Hi,
I wanted to train a model with fastai for a somehow long time, and I have two options Nvidia V100 and RTX A6000. I wanted to use RTX A6000 because it has higher memory, and I wanted to train my model with a larger batch size. Also, RTX A6000 is much cheaper. But I was worried about performance and supporting FP16 training.
I am no hardware expert, so I wanted the opinion of you guys.
Thank you so much for this post @ilovescience
Sorry if this is somehow a newbie question, but I wanted to use 1A6000.10V instance, and I had some worries about installing packages like fastai and transformer since it uses AMD cpus. Do you think that would be a problem or not.
Also, does A6000 support FP16 for training because As I went through your post, I didn’t notice that.

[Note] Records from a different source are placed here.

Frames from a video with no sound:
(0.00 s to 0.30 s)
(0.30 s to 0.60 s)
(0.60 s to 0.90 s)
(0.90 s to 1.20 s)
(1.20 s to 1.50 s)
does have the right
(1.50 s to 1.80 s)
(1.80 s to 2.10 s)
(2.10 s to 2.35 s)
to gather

I found a benchmark that shows fp16 training performance as well:
Using AMD CPUs shouldn’t be a challenge, many people do use AMD CPUs actually. Using AMD GPUs is there more challenging situation since it’s not using CUDA (which is NVIDIA-specific).

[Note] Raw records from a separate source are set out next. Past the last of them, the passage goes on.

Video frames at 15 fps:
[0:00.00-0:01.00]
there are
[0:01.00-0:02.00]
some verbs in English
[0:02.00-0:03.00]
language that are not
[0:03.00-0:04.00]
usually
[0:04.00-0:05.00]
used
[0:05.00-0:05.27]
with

The latest cards like A100 works well with AMD CPUs as they are the only ones currently supporting the PCIE-4 bus. Intel was also working on something, but it is not publicly available.
For anyone trying datacrunch servers with fastai it is worth checking out the real performance of their hardware / fastai on a particular GPU server.

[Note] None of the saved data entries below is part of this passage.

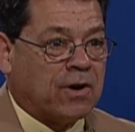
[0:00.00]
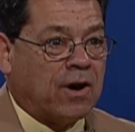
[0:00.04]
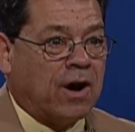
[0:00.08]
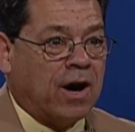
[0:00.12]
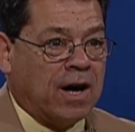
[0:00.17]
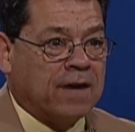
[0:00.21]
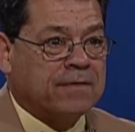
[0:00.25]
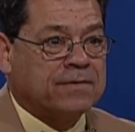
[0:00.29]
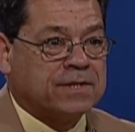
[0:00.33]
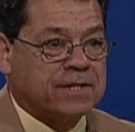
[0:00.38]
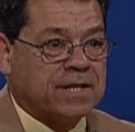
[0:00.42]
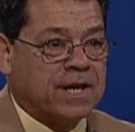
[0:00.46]

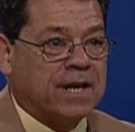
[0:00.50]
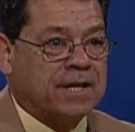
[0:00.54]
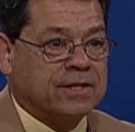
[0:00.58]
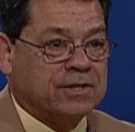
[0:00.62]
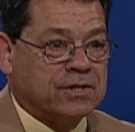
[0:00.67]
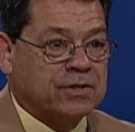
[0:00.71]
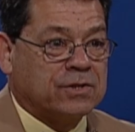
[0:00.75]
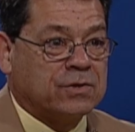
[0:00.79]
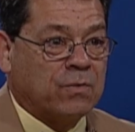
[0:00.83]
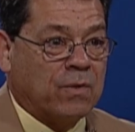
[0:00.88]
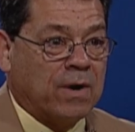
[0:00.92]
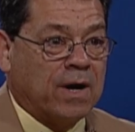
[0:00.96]
off
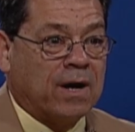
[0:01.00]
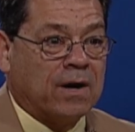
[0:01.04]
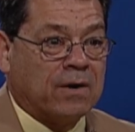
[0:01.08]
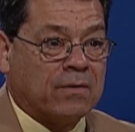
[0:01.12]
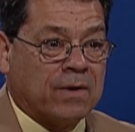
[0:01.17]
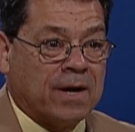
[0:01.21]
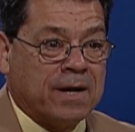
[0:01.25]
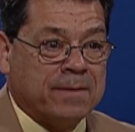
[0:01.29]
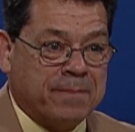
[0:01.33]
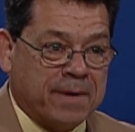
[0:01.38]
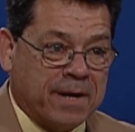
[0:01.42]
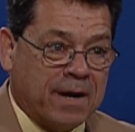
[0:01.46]
stage as well,
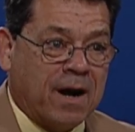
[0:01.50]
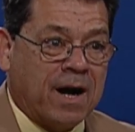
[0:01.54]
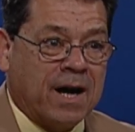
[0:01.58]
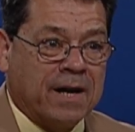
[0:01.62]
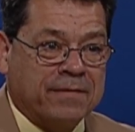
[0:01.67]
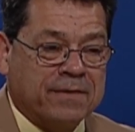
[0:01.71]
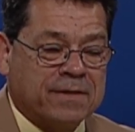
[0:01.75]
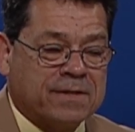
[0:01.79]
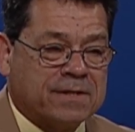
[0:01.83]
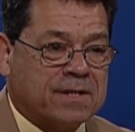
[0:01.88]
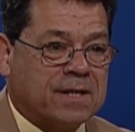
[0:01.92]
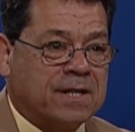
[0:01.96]
right
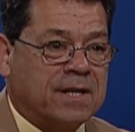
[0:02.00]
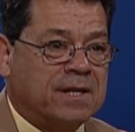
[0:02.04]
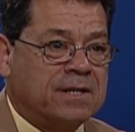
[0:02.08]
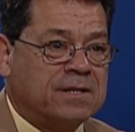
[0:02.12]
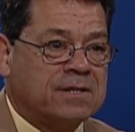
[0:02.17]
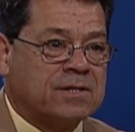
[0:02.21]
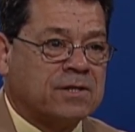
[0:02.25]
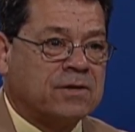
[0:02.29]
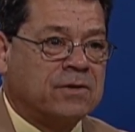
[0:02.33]
behind the scenes.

I’m playing with Kaggle Patty competition and A6000 is ~2x times faster than v100 / a100 on datacrunch.
For example, one epoch of training convnext_large_in22k takes 02:50 on V100 (32 batch size) and 3:08 on A100 (128 batch size), while it takes only 01:39 on A6000 (96 batch size).
I’m running modified scripts posted by Jeremy on kaggle:
Why is a JarvisLabs A100 being faster than their A6000 is "expected’?. Sorry if this is an obvious thing, I thought they should be within a reasonable ballpark regardless of the cloud provider? Do JL and DC configure the backplanes differently (enough) such that the performance is essentially reversed?
I’ve seen some comparison charts of training on A6000 and A100, here is one
it shows A100 being 2x as fast as A6000 on fp32. I was using fp16 but they should be comparable.
I’m not sure why A100 on DC is so slow, but I’ve tried it for the second time and I’ve got the same results. A6000 being much faster than A100 all the time.
Aah! oK! now the statement “A100 on JarvisLabs is faster than A6000 as expected” makes sense! It is faster based on those benchmarks. I thought there was something intrinsic about the JL setup which made it faster. Thanks!
A beast indeed! I was getting 9 min / epoch on Kaggle and fired up a Jarvislab A100 instance and with bs=64 , I’m getting about a minute and change an epoch.
Which btw, makes me really appreciate @VishnuSubramanian work on Jarvislabs in making it so easy to start up. For the small amount of money I’m going to spend (about 1-2 dollars for fully runnning this notebook) I’m going to save about 6 hours of runtime that I’d have to babysit this over on Kaggle’s free GPU.
Personally I find JL instance much easier to fire up and get to work faster than paperspace (in my personal experience)
The 3rd Paddy notebook ran in 1/10th the time on a Jarvislabs A100 instance and it submitted just fine to Kaggle to boot!. Can’t take credit for the leaderboard though because aside from my trying out minor tweaks it’s all Jeremy’s work
Yeah Jeremy did the hard work, if you run the code twice (once with label smoothing) then do ensemble of both runs you get my result :). But Jeremy have some ideas in the direction of clever improvements that I think he intentionally is holding off , so we can try them out first.
Welcome to the competition btw :).
I’ve tried mixup and cutmix but they aren’t working, I think due to the fact that the competition has “Normal” as one of the classes. The cutmix especially will deteriorate performance. But it can be fixed by switching to Binary cross entropy. and removing Normal. Then things should work better. I will try that and post a notebook if I managed to get something working that isn’t ensembling of an ever larger number of models
I never saw my GPU mem% go over 16GB … seems such a waste when paying for a 40GB A100 with 250GB of RAM, I was thinking of setting the batch size to 256 and accum=2 (for effective bs=128) and letting it rip. Not sure what the proper way to use the BS would be in the accumulation context.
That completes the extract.